Friday 12 February 2021

When Markets Go Pop!

Much has been made about the financial markets in recent weeks. A number of hedge funds shorting the US bricks and mortar retailer Game Stop have been seriously derailed by a horde of amateur day traders who organise on Reddit. In some narratives, this is a case of the little guy winning one over on Wall Street. In other narratives, this is a case of a serious criminal conspiracy that attempts to create a false market in Game Stop stocks. Whichever might be the case, it is worth stepping back to consider what is going on here, whether it is a portent of things to come, and how it all might end up.

What is going on here? There is no question about it, two technological trends have allowed this state of affairs to come about. One is the continued disintermediation of financial services. The growth of commission free trading, with ever lower margins on account, has increased the number of individual trading accounts. The other trend is the growth in fractional trading. Instead of buying whole shares in a company, it is possible now to buy fractions of shares, which effectively lowers the minimal value of trades that an individual can undertake. These trends were entrenched well before 2020.

What was different in 2020 was the pandemic. One of the consequences of the policy response to the pandemic was a large number of tech-savvy people with time on their hands and money in their pockets. In the UK, the furlough scheme provides employees with 80% of their salary on the condition that they don't go to work. In the US, a number of stimulus cheques have found their way into the pockets of a similar demographic. Various grades of lockdown have prevented this demographic from spending their disposable income, and the suspension of most sporting calendars have taken away opportunities for sports betting. This sets the scene - we have a body of, predominantly young, bored, tech savvy, people; who have money and time on their hands and who are looking for the thrill of the casino. Where else would they end up but in day trading?

Evidence suggests that this demographic has propelled the gravity defying rise of the S&P 500 in 2020. As a response to this, the day traders have resorted to internet forums to swap gossip about stocks over the course of the year. In some areas, it appears as if team plays have been deployed, the one in the case of Game Stop being a case in point. It is painted as striking a blow against corporate Wall Street, but it is nothing of the sort. The financial system is a complex ecosystem. Whilst some hedge funds may have taken a blow, the profits in the financial system are derived from activity, even if a trade is 'commission free'. The day traders are actually strengthening the system and pouring more profit into 'Wall Street'.

This is a situation that cannot go on for ever. There are two natural limits that need to be accounted for.

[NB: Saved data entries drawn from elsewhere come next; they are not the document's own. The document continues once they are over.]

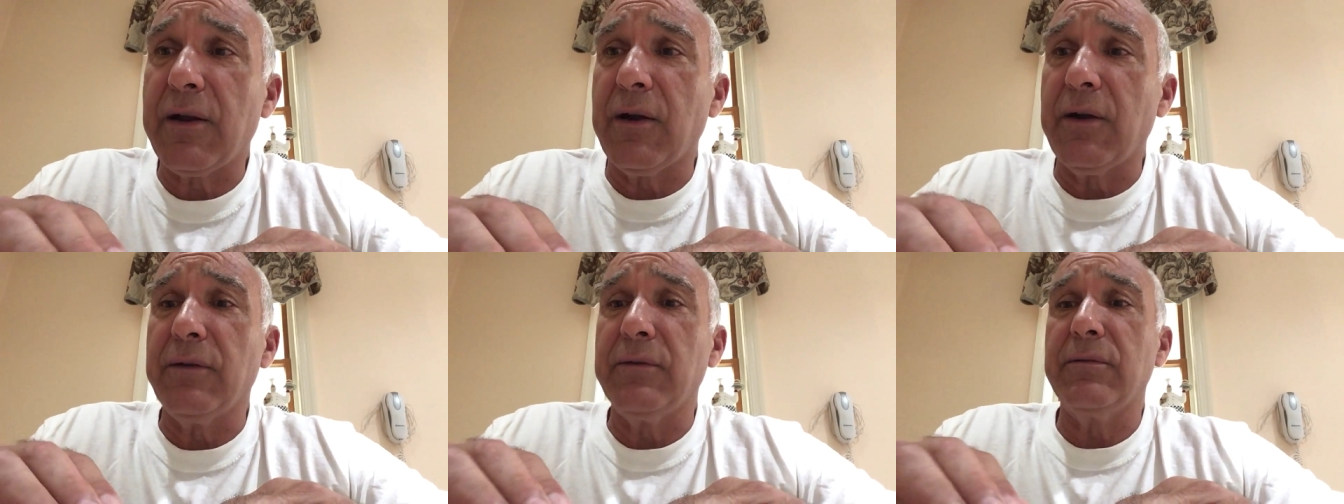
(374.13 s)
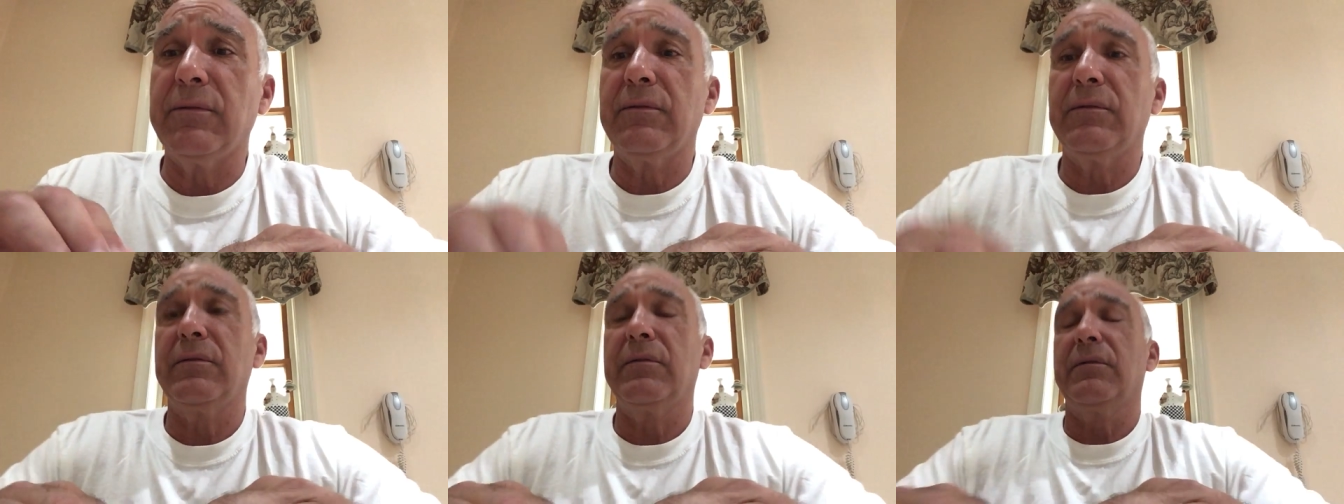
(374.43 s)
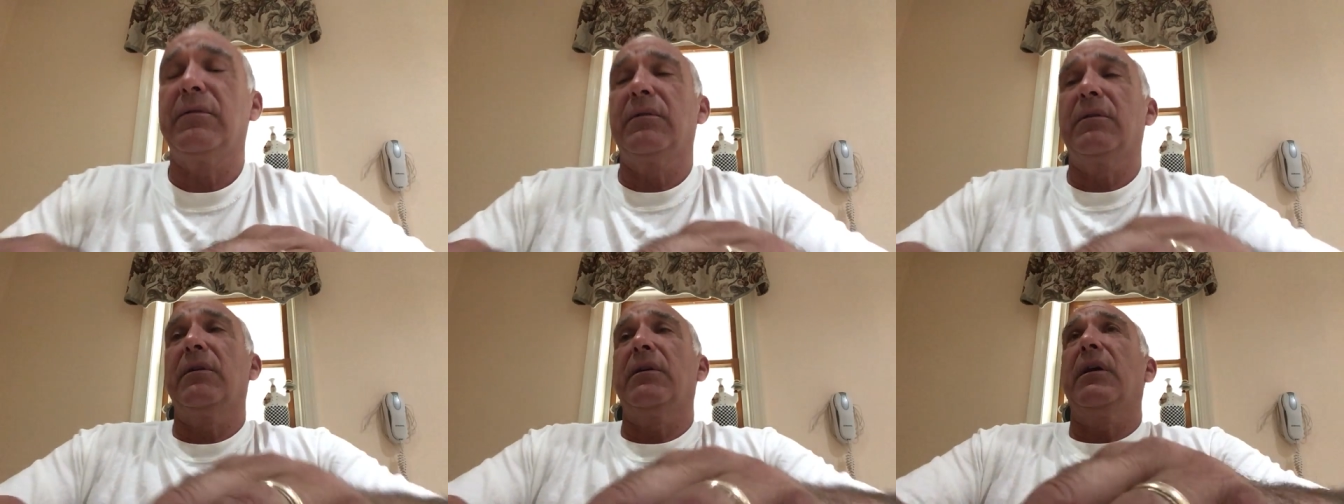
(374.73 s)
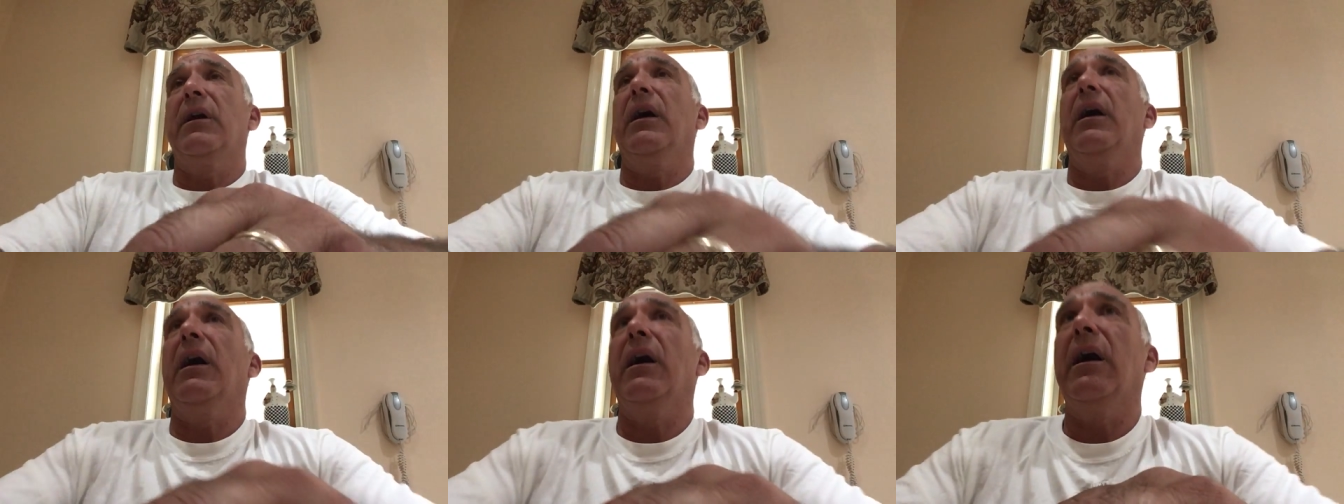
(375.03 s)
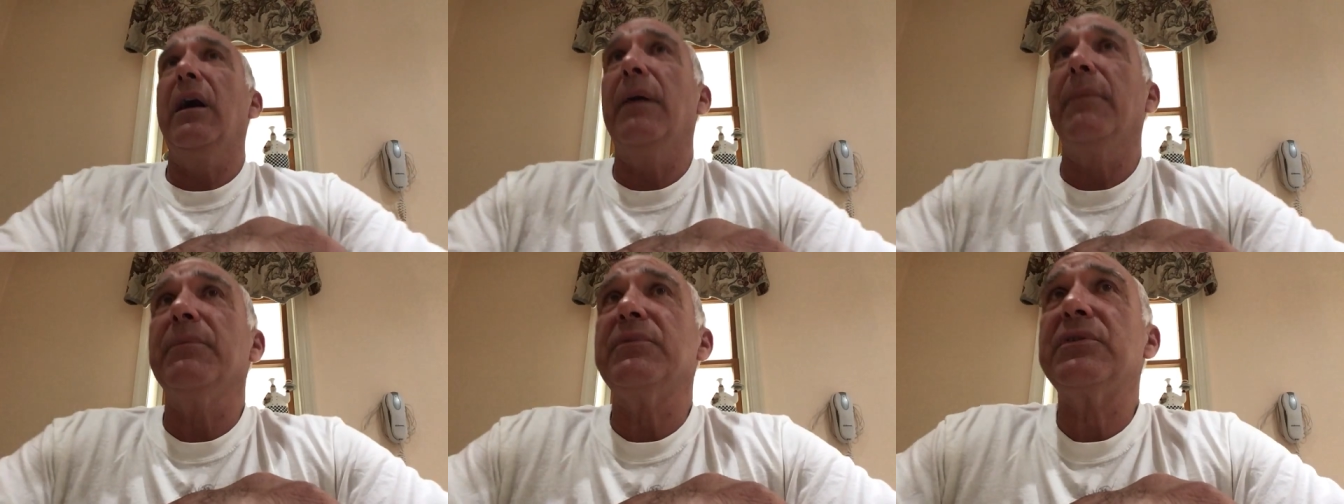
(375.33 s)
curtain
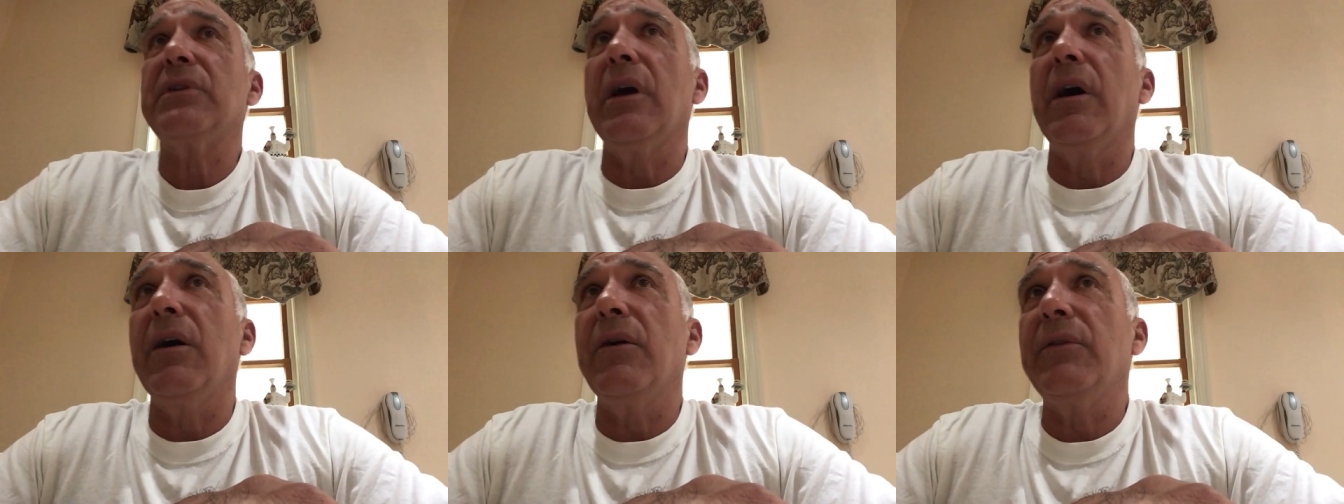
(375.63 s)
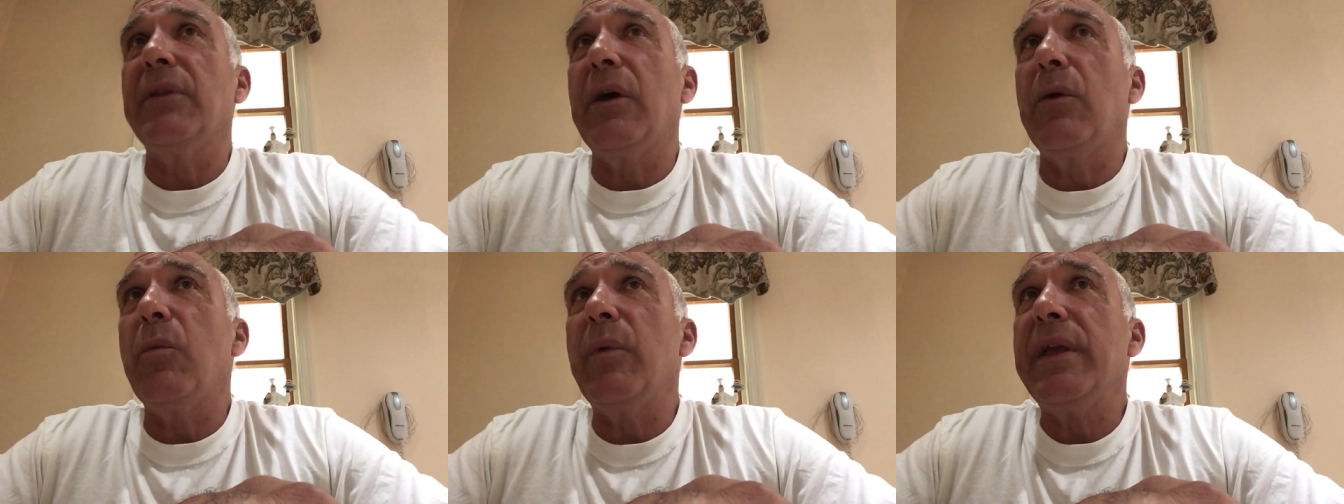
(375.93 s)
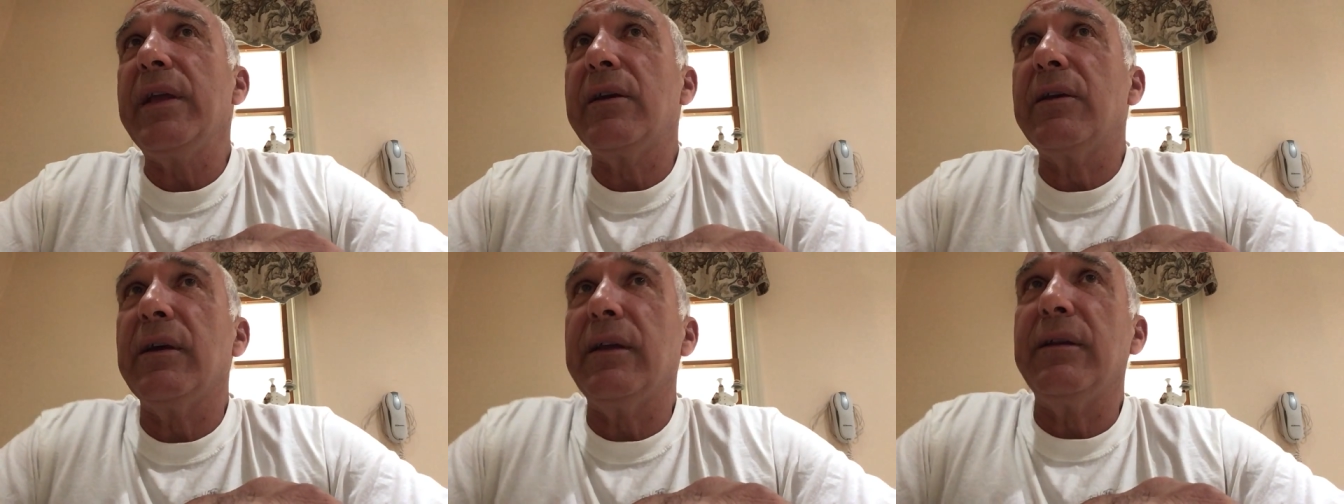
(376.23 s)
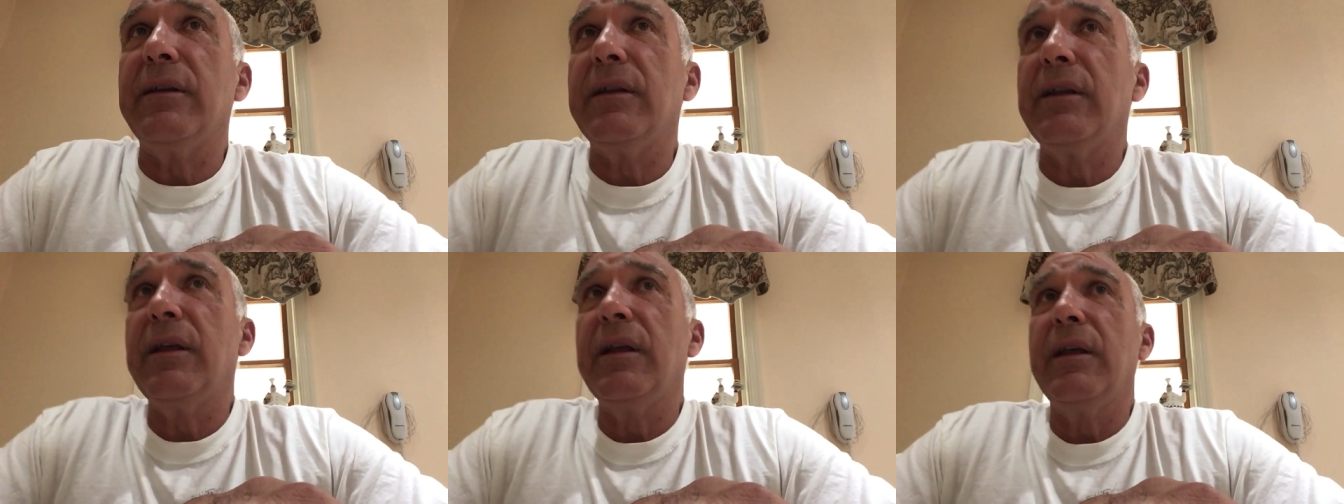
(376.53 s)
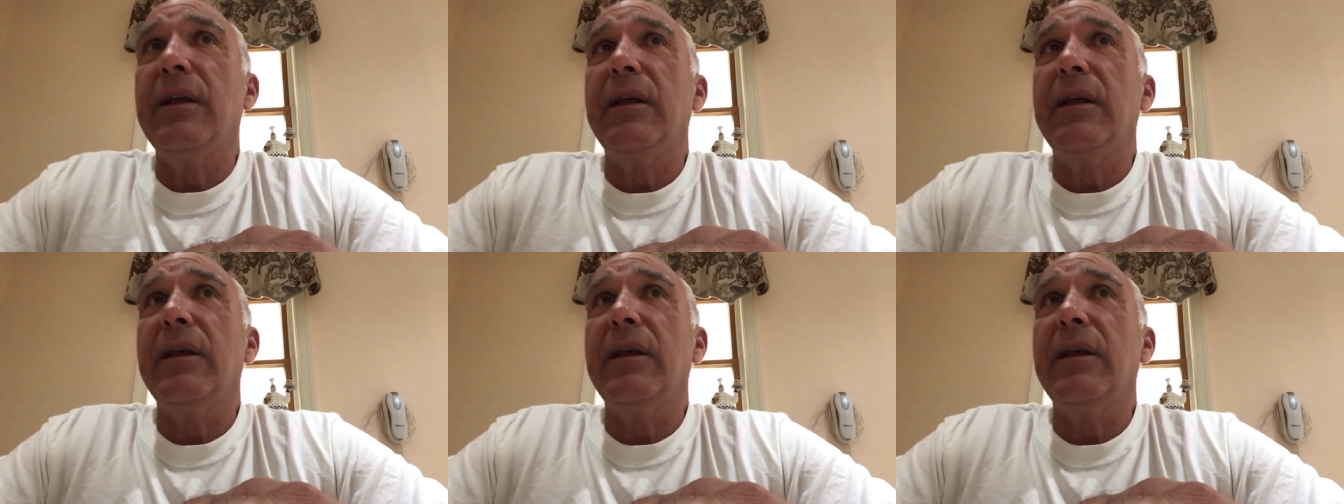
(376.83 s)
um, so that we could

The first is counterparty risk. As the trading increases in value, the potential for a default grows proportionately. In order to avoid a liquidity crunch, market makers will require trading app counterparties to lodge a larger margin against the possibility of default. This is why the trading app Robinhood had to suspend the trading of Game Stop until it secured an additional capital injection to cover this counterparty risk. Had that additional capital not been forthcoming, the bubble would have gone 'pop' at that point.

The second limit is one of fundamental value. How much is a share in Game Stop worth? For much of 2020, the market value was about $4.00 per share. That was seen as fair value given the underlying assets of the company and the prospects for the business. Trading volumes in the shares started to increase in September, leading to a frenzy of purchasing in January 2021, when the price rose to $347. At that point, there had been no material improvement in the assets of the company and the prospects, if anything, have worsened. Since the peak, the share price has fallen back to around $60 per share. This is despite that underlying assets probably being worth less than $4. At some point, those fundamentals will assert themselves, and when they do the share price will fall both dramatically and rapidly.

For this reason, it is not a portent of things to come. You can pay $60 for something worth $4 for only so long. In the last day trading frenzy - the Dot Com Bubble - the half life of a day trader was only nine months. This means that half of the number of day traders had lost all of their capital in less than a year. This is not a long term trend.

We need to be concerned at where this will all end. The case of Game Stop is neither really here nor there. We should be more concerned at the degree to which the day traders have inflated the S&P 500 over 2020. They are buying stock at inflated values and eventually the fundamentals will re-assert themselves. This is likely to be on the other side of a liquidity crunch that exposes counterparty risk. With the volumes of QE being pumped into the financial system, this isn't that much of a challenge just yet. However, should inflation start to rise, the QE money-go-round will slow, and at that point the whole system looks vulnerable to a major correction. 

It is at that point we shall hear a vast amount of popping, and it won't be champagne corks making that noise!